Garlic & Apple - Doofer Sauce


Fantastic sauce that needs to be kept AT LEAST 6 weeks from making before you try it, but its better after 6 months.  I save a certain brand of beer bottles with those wonderful wire clip tops for this sauce.  Seal it up hot and it keeps indefinitely and just keeps getting better and better.


Apple & Garlic Sauce

750g apples
250g garlic
1.5 litres malt vinegar
3 chillies
piece of fresh ginger
2 Tb cloves
4 tsp salt
4 Tb peppercorns
500g treacle

Coarsely chop the apples (skin and cores included) and separate the garlic cloves without peeling.
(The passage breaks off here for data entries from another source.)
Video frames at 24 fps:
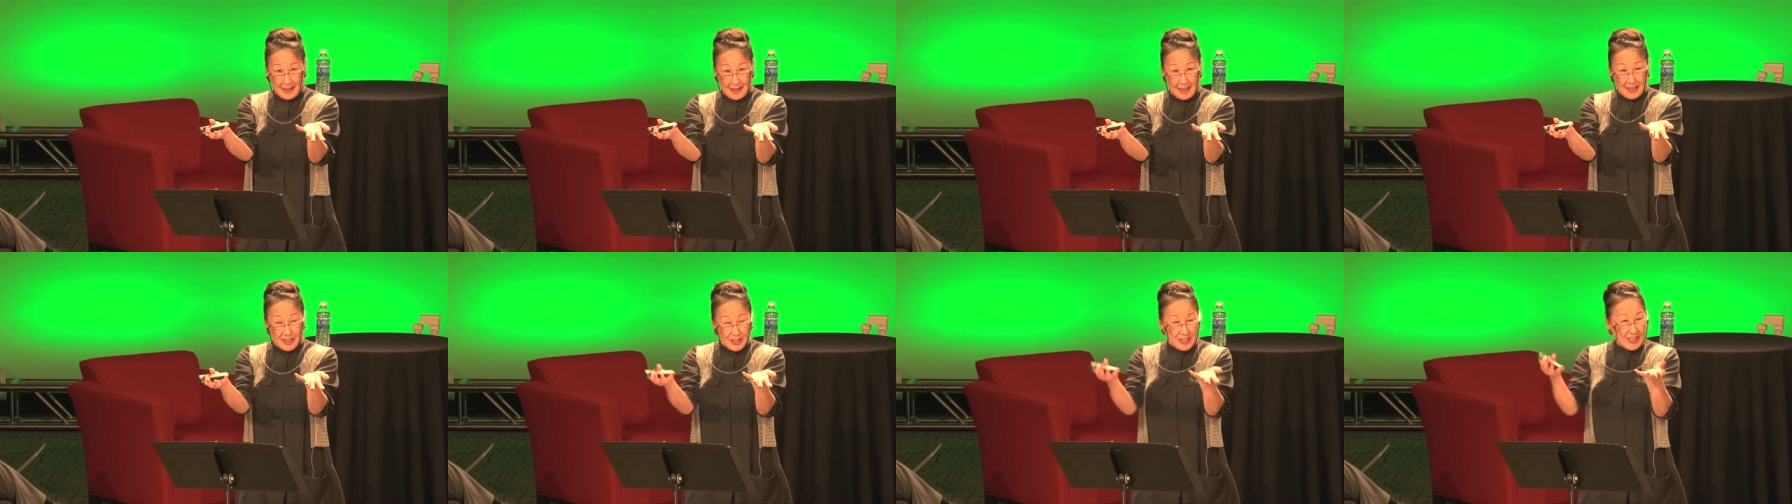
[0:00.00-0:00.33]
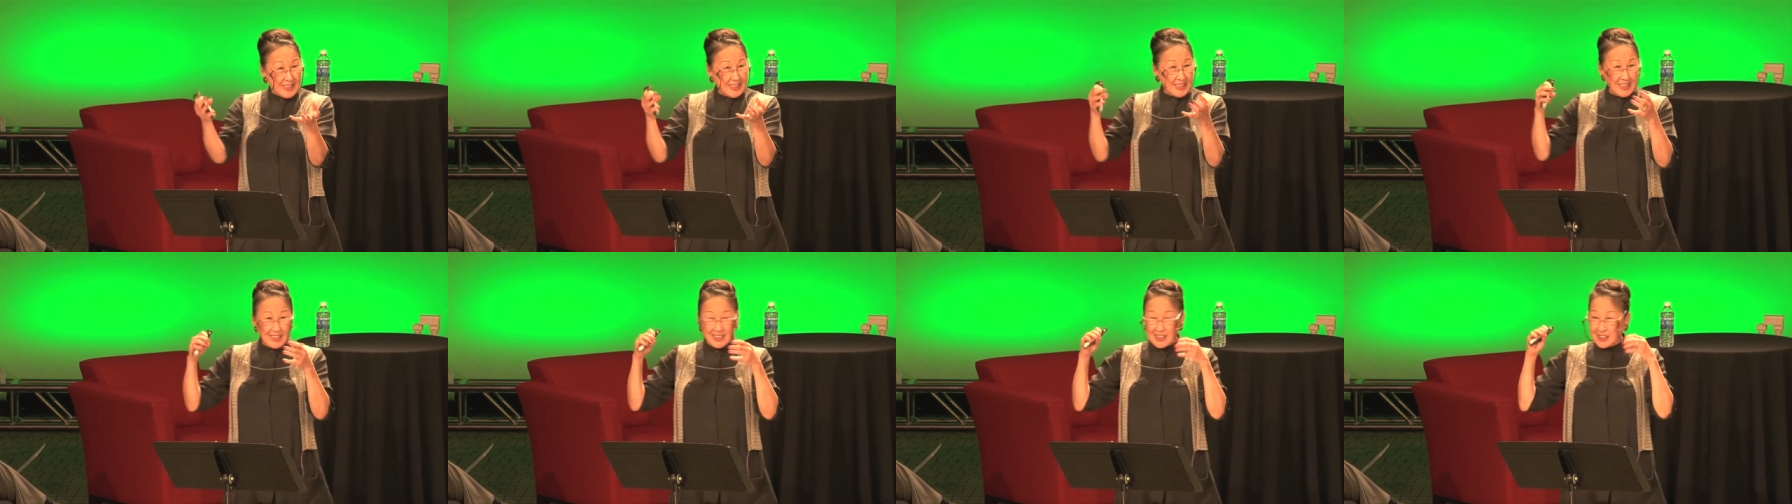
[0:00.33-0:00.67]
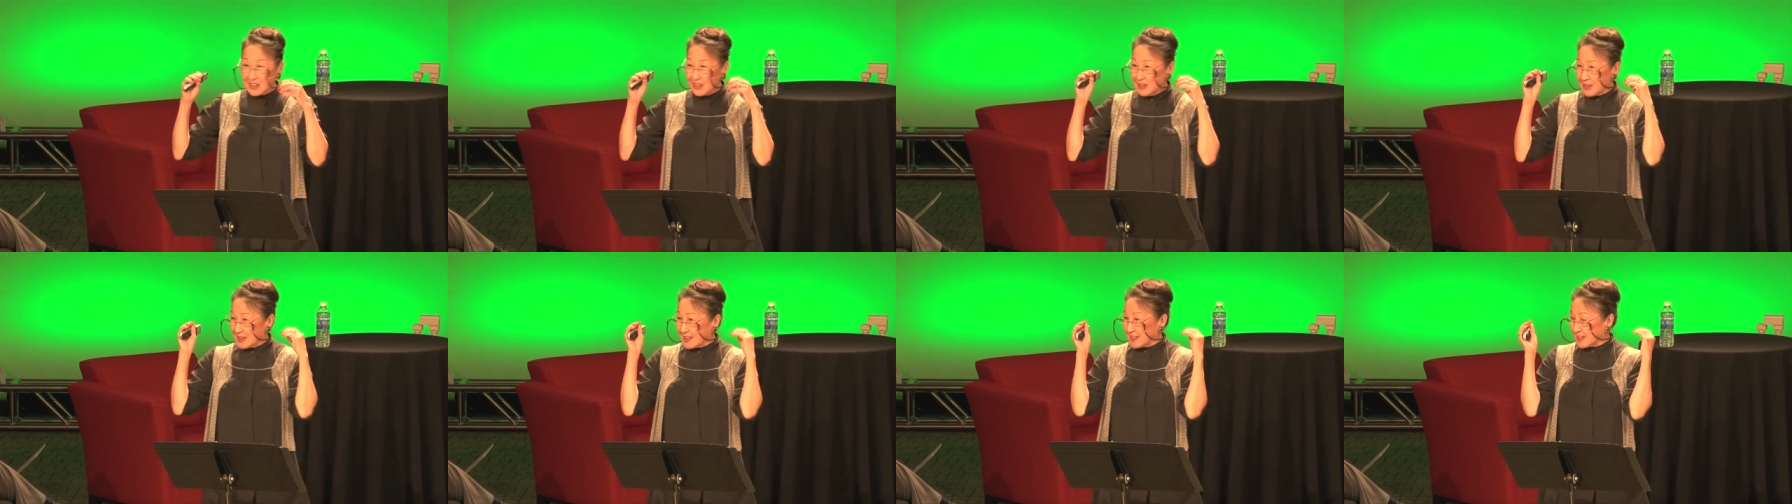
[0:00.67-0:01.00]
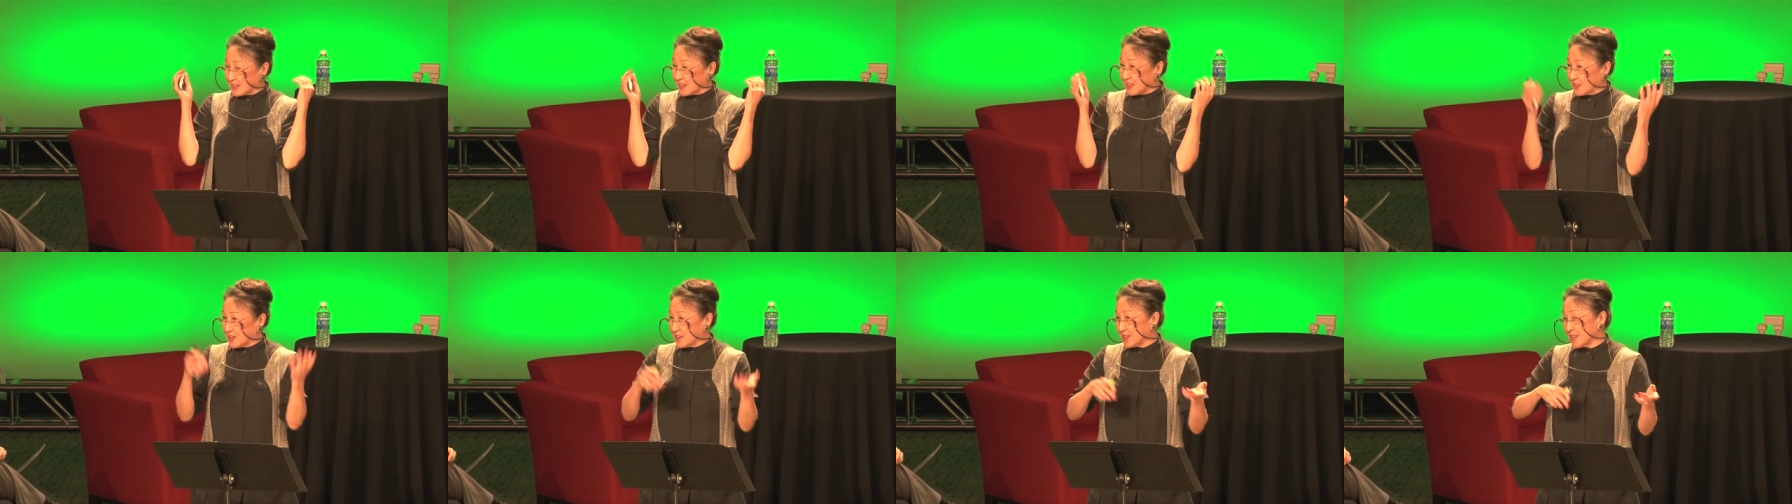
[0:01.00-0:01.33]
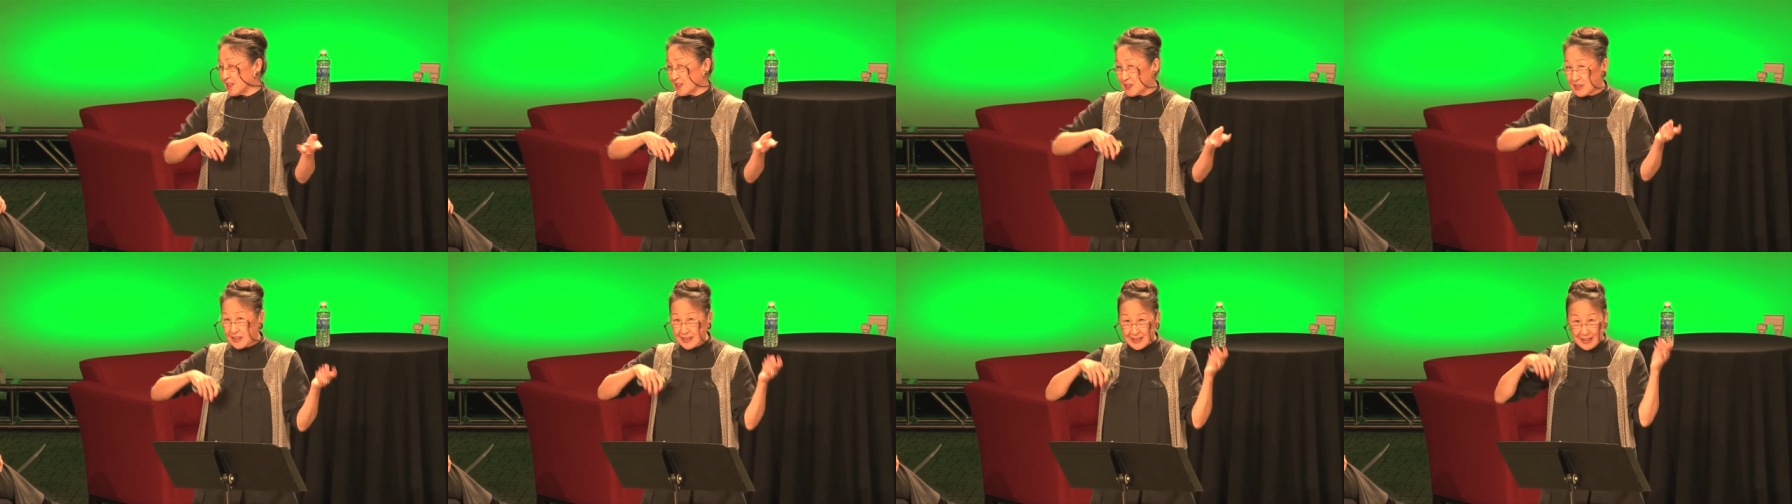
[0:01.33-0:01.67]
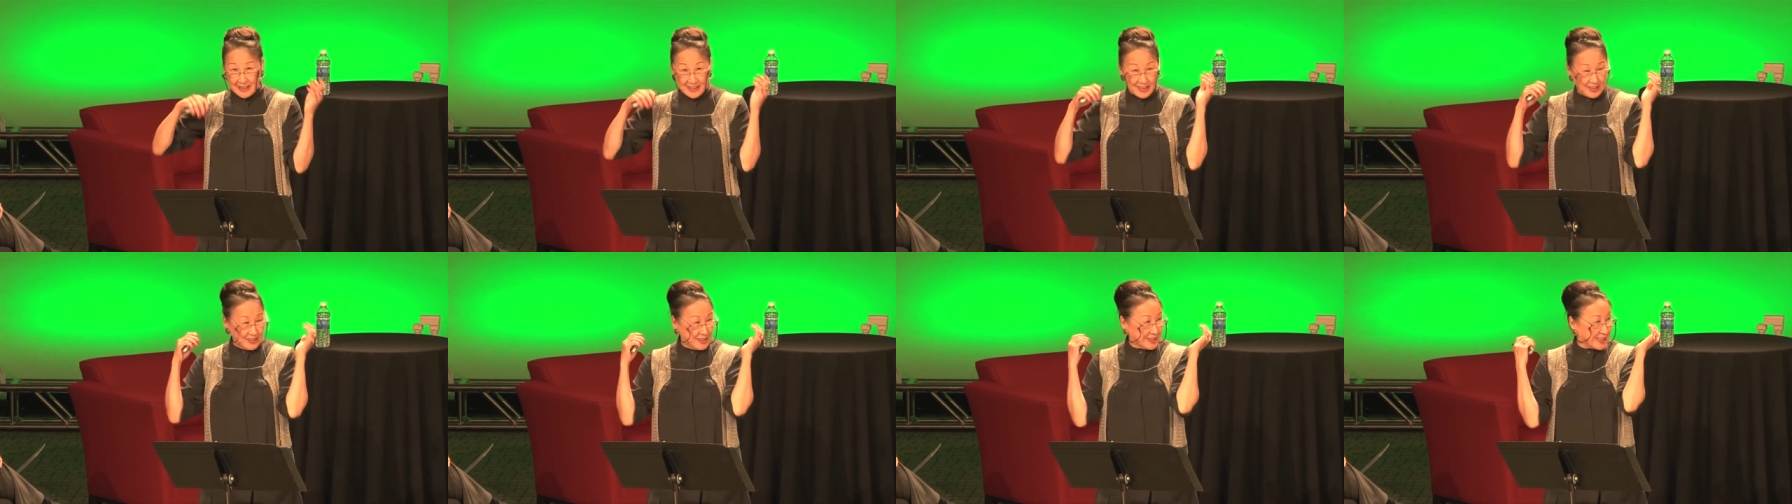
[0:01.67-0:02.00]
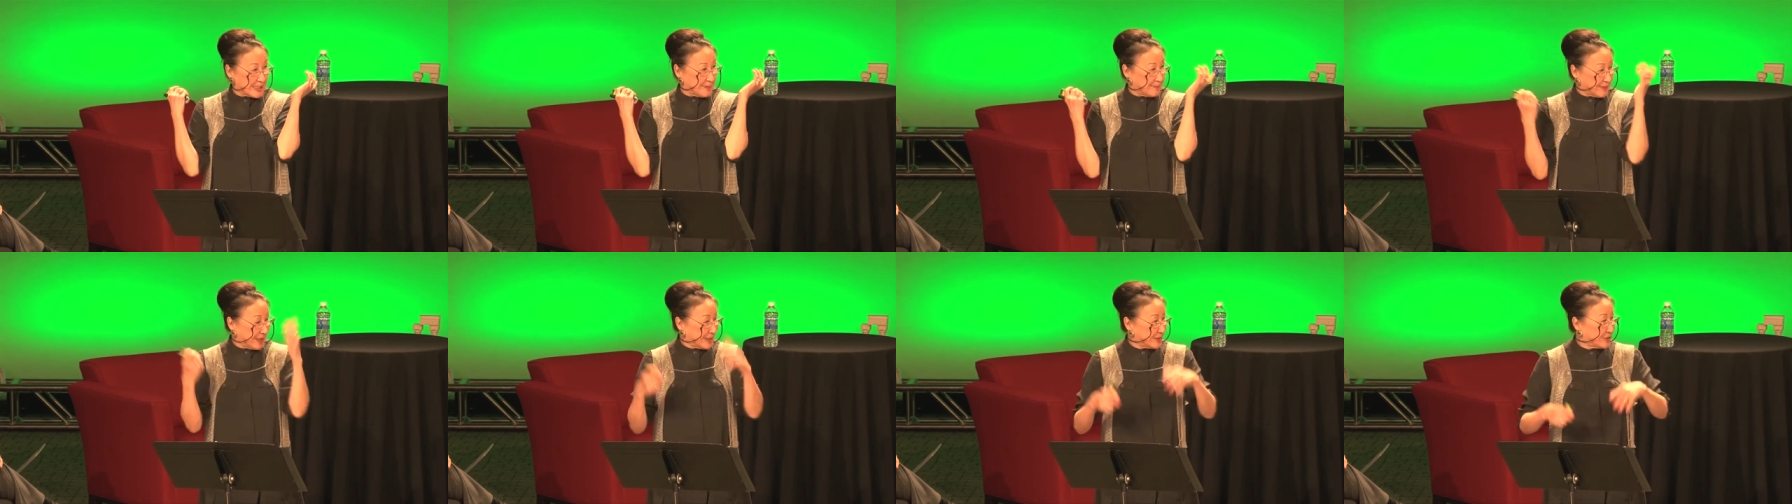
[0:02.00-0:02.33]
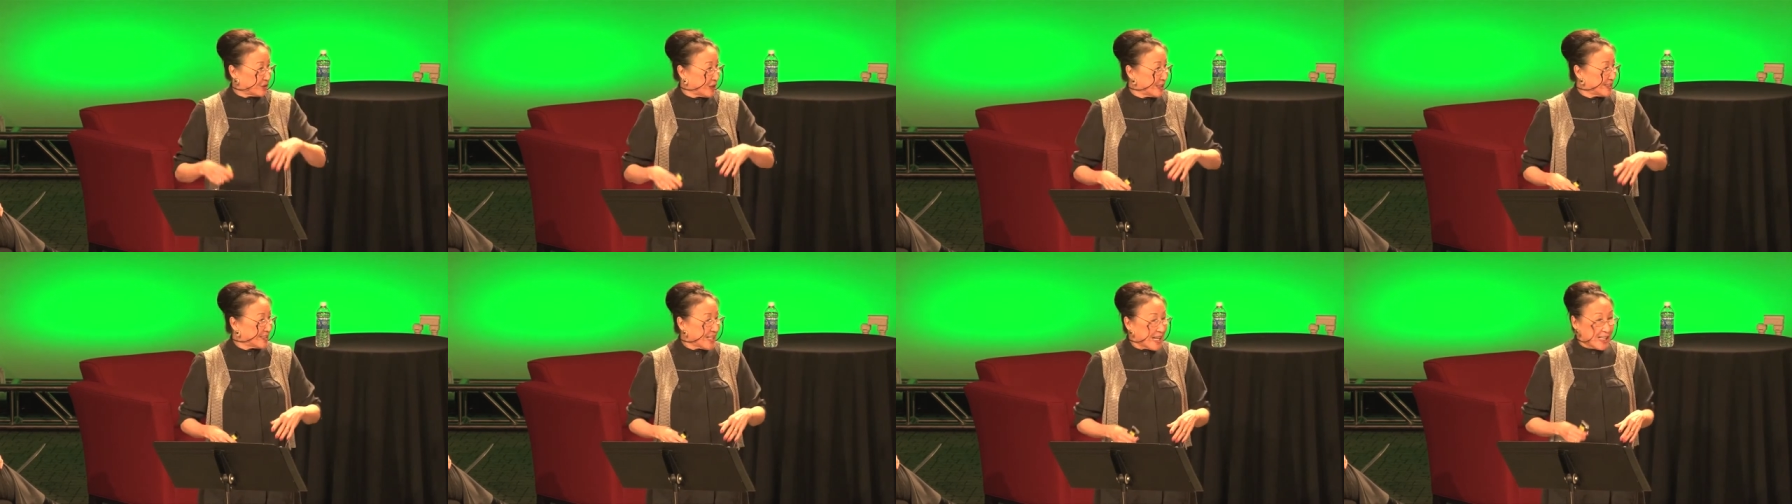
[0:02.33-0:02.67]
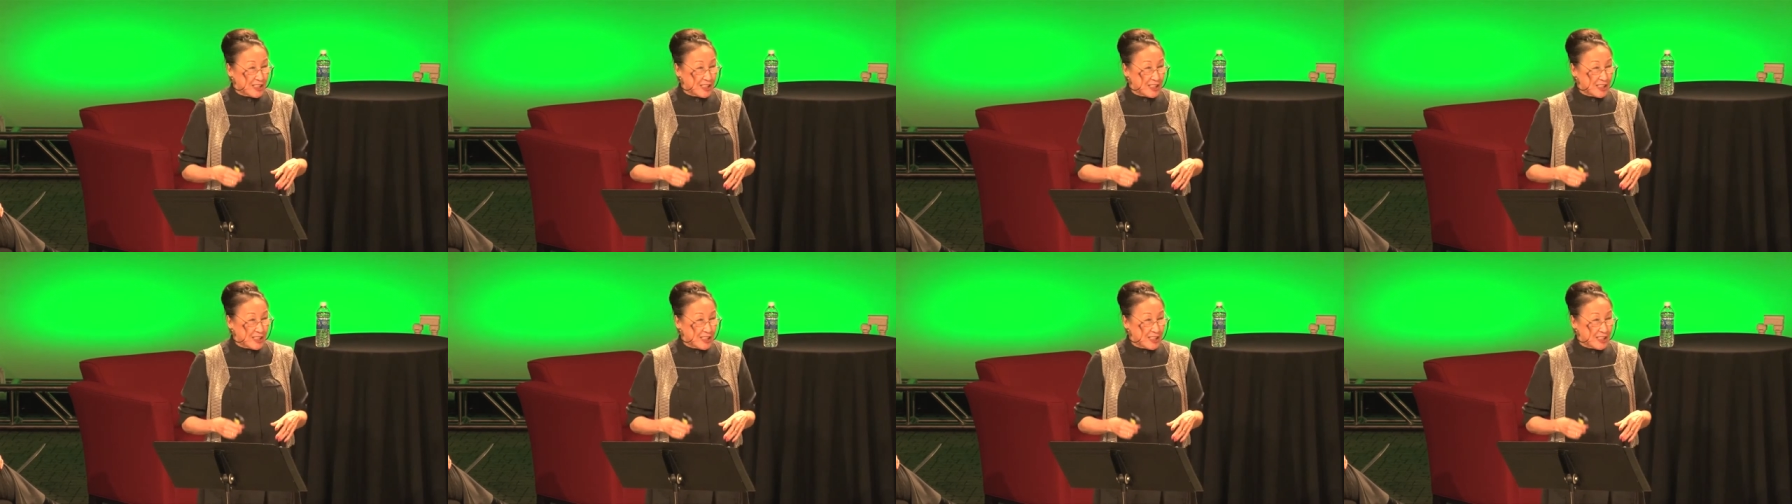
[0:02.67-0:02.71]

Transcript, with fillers: She doesn't look at the suit, she doesn't look at my dress.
Combine all the ingredients except the treacle.  Slowly bring the mixture to the boil and cook gently, uncovered, for 1 hour till apples have pulped and garlic is tender.
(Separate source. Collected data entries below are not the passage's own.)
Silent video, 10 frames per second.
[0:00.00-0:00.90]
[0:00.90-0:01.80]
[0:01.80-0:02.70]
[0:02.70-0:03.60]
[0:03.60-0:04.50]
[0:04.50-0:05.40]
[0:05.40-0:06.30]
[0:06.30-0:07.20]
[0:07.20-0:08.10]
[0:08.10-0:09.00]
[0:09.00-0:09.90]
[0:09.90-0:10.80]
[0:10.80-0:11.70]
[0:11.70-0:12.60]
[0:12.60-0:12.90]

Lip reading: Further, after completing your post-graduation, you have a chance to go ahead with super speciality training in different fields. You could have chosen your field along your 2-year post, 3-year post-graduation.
Rub the sauce through a strainer, return it to a clean saucepan, add the treacle and boil for a further 5 minutes.  Pour the sauce into hot clean bottles and seal.

Makes about 2 litres.

I hate rubbing this through a sieve; I prefer to squash the garlic with the flat of a large knife and extract all the skin, and core the apples, so that once the sauce is cooked I just whizz it up with a blender (one of those handheld wand ones).
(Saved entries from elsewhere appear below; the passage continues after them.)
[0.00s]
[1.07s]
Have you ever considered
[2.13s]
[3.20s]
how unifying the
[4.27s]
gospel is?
(Doofer - short for 'do for anything')

Saturday, 24 August 2013

Corn & Zucchini Fritters

Comfort food. What do you think of when someone says comfort food?  Most of my freinds seem to turn to chocolate in some form.  For me it is baked potato, or these fritters ,with lashings of homemade brown sauce.

 
The garden is producing well at this time of year and I have bucket loads of corn and zucchinis so this was Saturday breakfast - you know those weekend breakfasts when you have time not just to make, but also to enjoy and linger over.
 
Mum used to make these for a quick tea in the days when we ate our main meals in the middle of the day.  In my house they have become breakfast food - and my excuse to eat more homemade sauce.
 
There isn't really a recipe, more a 'combination of prefered ingredients' held together by a basic batter. 
Into these ones went chopped red onion,
cooked corn sliced off the cob,
grated zucchini (courgette if you prefer that name),
some finely diced up bacon ends,
chopped fresh herbs,
freshly ground black pepper
an egg,
1 cup of self-raising flour,
a dollop (say 3 tablespoons) of cooking oil or melted butter, and
enough milk to mix it into a batter that drops (rather than pours) off a big spoon

Shallow fry them over a medium heat.  It is not fashionable to use fat these days, but I prefer to skim some caul-fat over the skillet rather than pour in oil which spits and spatters about, then dollop the batter in.  Turn them over when bubbles start to rise in the top of the uncooked side, and when golden brown both sides serve and enjoy.
 
Next week I'll try to remember to share my brown sauce recipe
 
For those of you living in parts of the world where you can get tins of creamed corn, use that.  It makes them even better.